(Excerpts from a dataset)
● ● ● ● ● ● ●
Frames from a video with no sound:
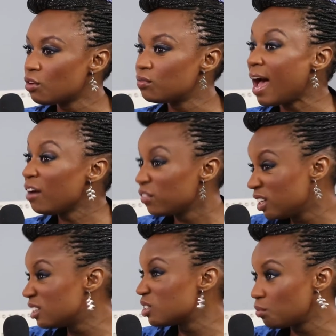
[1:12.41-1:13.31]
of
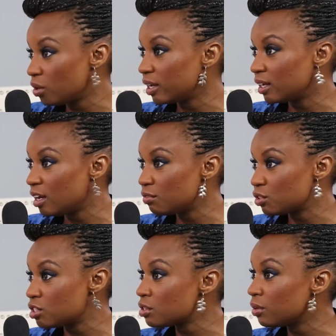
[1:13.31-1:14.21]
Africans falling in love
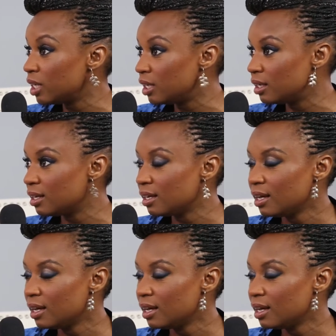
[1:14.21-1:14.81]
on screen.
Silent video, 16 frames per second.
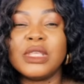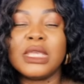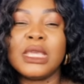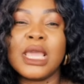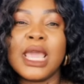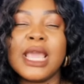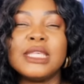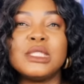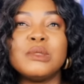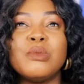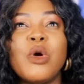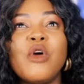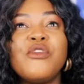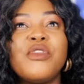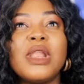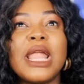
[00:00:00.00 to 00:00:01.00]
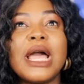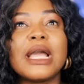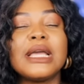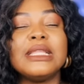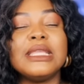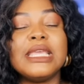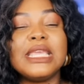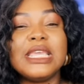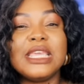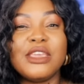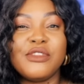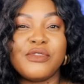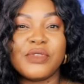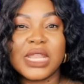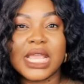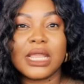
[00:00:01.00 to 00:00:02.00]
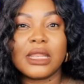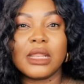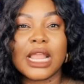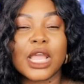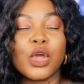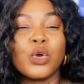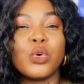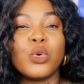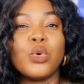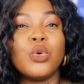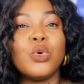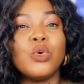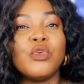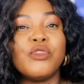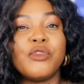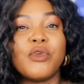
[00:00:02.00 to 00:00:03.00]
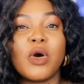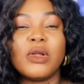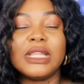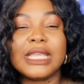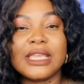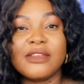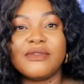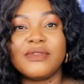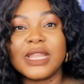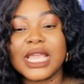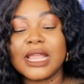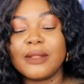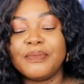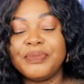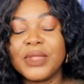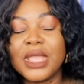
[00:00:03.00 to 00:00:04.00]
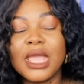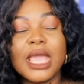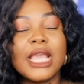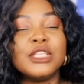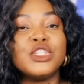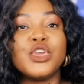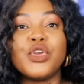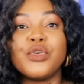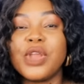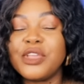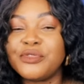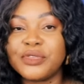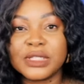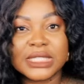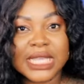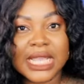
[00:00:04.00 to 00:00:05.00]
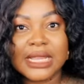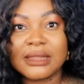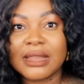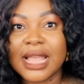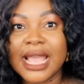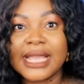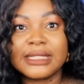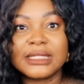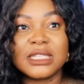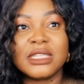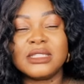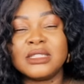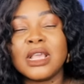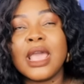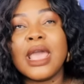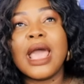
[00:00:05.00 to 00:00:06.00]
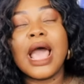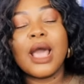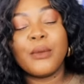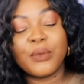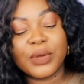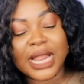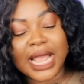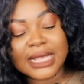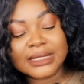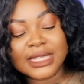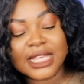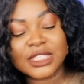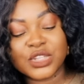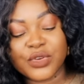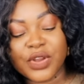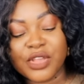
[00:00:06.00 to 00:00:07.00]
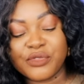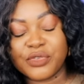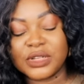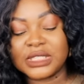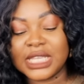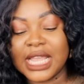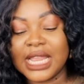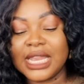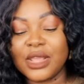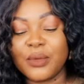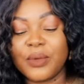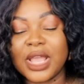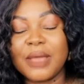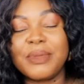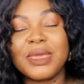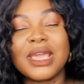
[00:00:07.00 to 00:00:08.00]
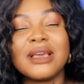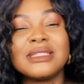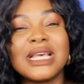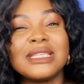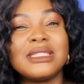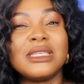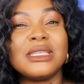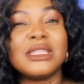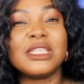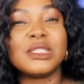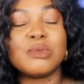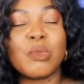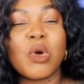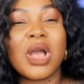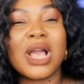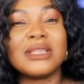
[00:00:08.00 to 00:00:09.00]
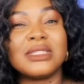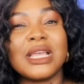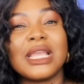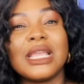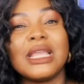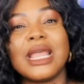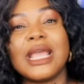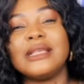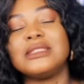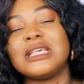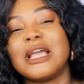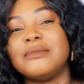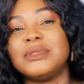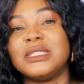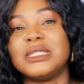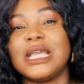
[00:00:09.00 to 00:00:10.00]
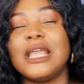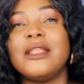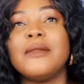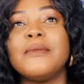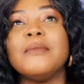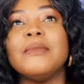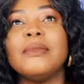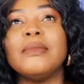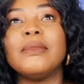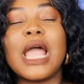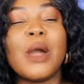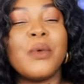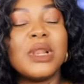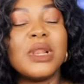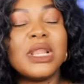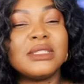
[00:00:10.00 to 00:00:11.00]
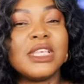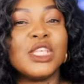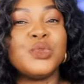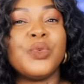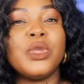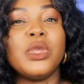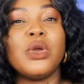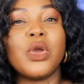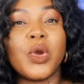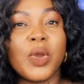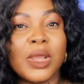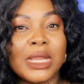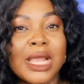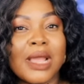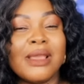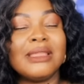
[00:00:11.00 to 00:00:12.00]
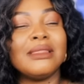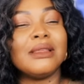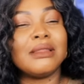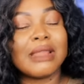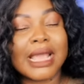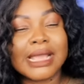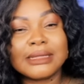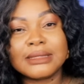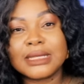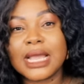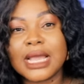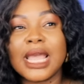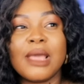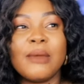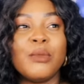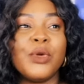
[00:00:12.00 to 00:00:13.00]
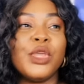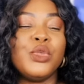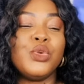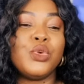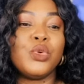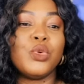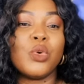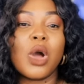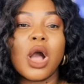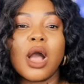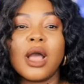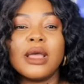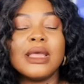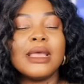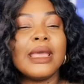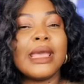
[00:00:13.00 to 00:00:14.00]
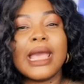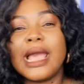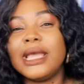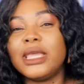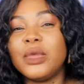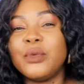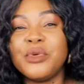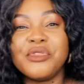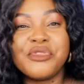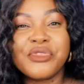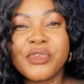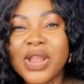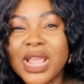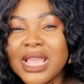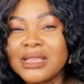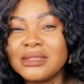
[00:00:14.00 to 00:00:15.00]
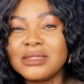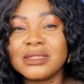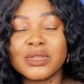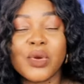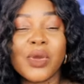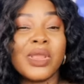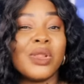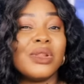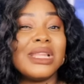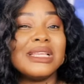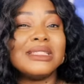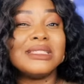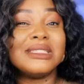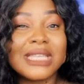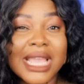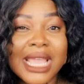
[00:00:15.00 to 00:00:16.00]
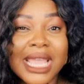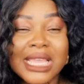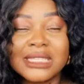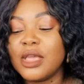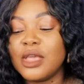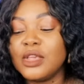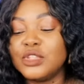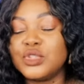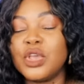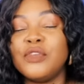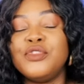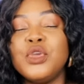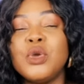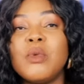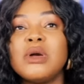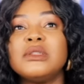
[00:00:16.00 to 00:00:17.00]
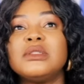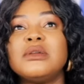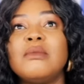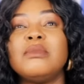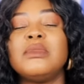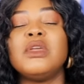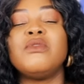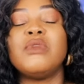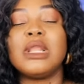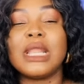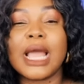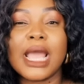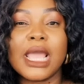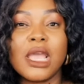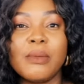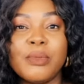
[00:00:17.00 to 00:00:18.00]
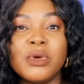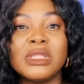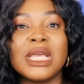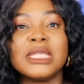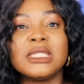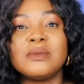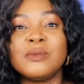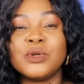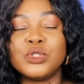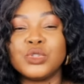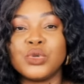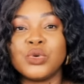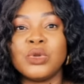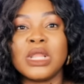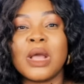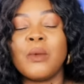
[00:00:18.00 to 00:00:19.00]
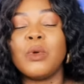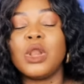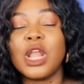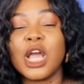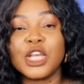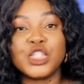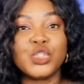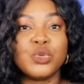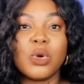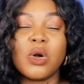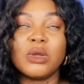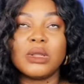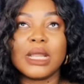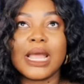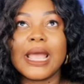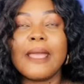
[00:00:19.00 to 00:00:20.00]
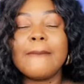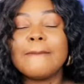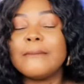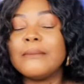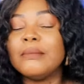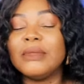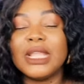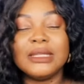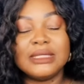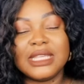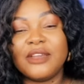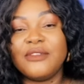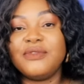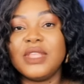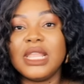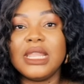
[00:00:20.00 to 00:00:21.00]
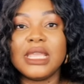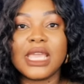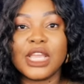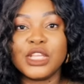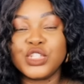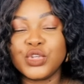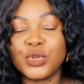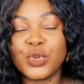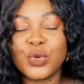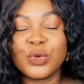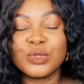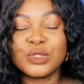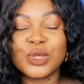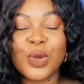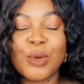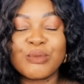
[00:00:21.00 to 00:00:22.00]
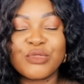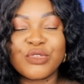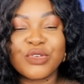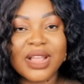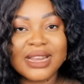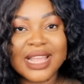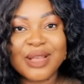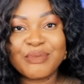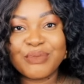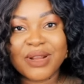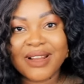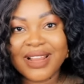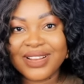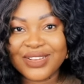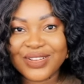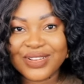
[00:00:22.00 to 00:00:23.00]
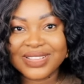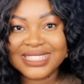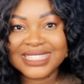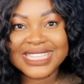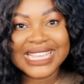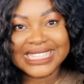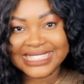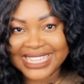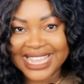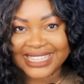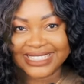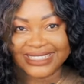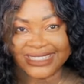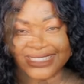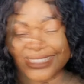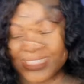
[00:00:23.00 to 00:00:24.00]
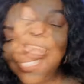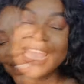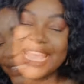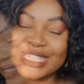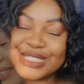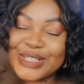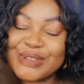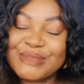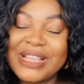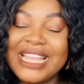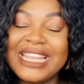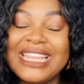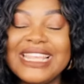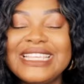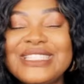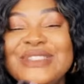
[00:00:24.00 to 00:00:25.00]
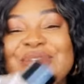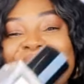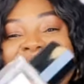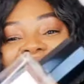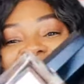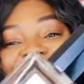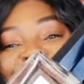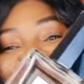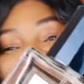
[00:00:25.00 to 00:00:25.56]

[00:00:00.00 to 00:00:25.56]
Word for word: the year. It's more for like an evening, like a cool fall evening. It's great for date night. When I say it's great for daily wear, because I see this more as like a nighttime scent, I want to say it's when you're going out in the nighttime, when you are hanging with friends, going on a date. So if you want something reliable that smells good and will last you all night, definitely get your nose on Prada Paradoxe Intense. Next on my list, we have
● ● ● ● ● ● ●
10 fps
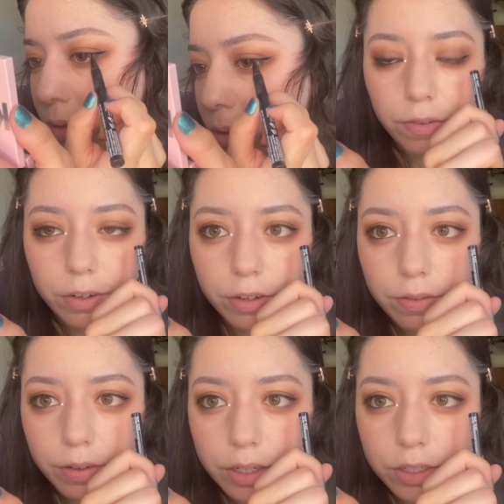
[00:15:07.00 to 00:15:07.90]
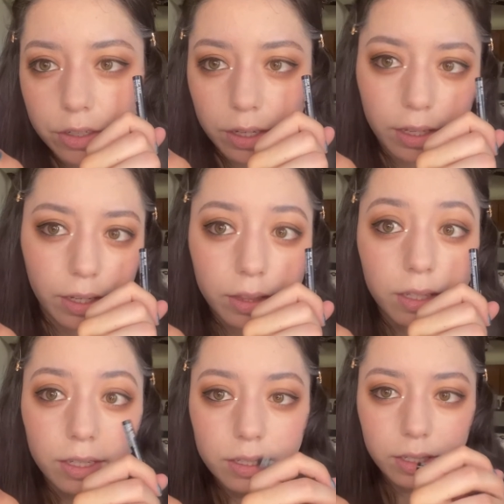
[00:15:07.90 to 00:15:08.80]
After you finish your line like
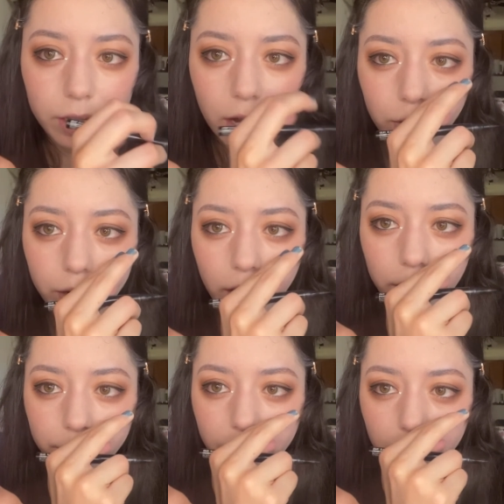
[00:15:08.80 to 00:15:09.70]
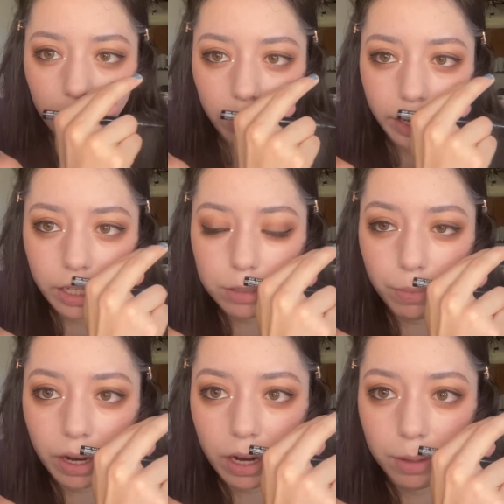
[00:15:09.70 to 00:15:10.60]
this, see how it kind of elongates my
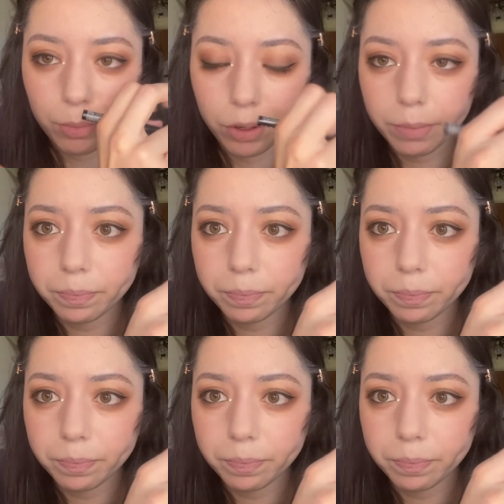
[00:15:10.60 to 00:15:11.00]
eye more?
● ● ● ● ● ● ●
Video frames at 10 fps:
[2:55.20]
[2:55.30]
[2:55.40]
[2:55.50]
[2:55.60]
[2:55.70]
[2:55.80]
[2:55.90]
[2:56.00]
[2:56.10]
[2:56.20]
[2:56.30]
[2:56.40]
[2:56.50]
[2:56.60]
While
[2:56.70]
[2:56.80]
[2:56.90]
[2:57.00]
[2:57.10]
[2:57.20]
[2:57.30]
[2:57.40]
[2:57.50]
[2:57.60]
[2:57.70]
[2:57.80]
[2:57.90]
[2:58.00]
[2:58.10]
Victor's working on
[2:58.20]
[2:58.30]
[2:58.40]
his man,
● ● ● ● ● ● ●
I would like the exact lines from the data above, starting with the one that holds "[00:00:12.00 to 00:00:13.00]" and going on through the one that holds "[00:00:00.00 to 00:00:25.56]", without the pictures.

[00:00:12.00 to 00:00:13.00]
[00:00:13.00 to 00:00:14.00]
[00:00:14.00 to 00:00:15.00]
[00:00:15.00 to 00:00:16.00]
[00:00:16.00 to 00:00:17.00]
[00:00:17.00 to 00:00:18.00]
[00:00:18.00 to 00:00:19.00]
[00:00:19.00 to 00:00:20.00]
[00:00:20.00 to 00:00:21.00]
[00:00:21.00 to 00:00:22.00]
[00:00:22.00 to 00:00:23.00]
[00:00:23.00 to 00:00:24.00]
[00:00:24.00 to 00:00:25.00]
[00:00:25.00 to 00:00:25.56]

[00:00:00.00 to 00:00:25.56]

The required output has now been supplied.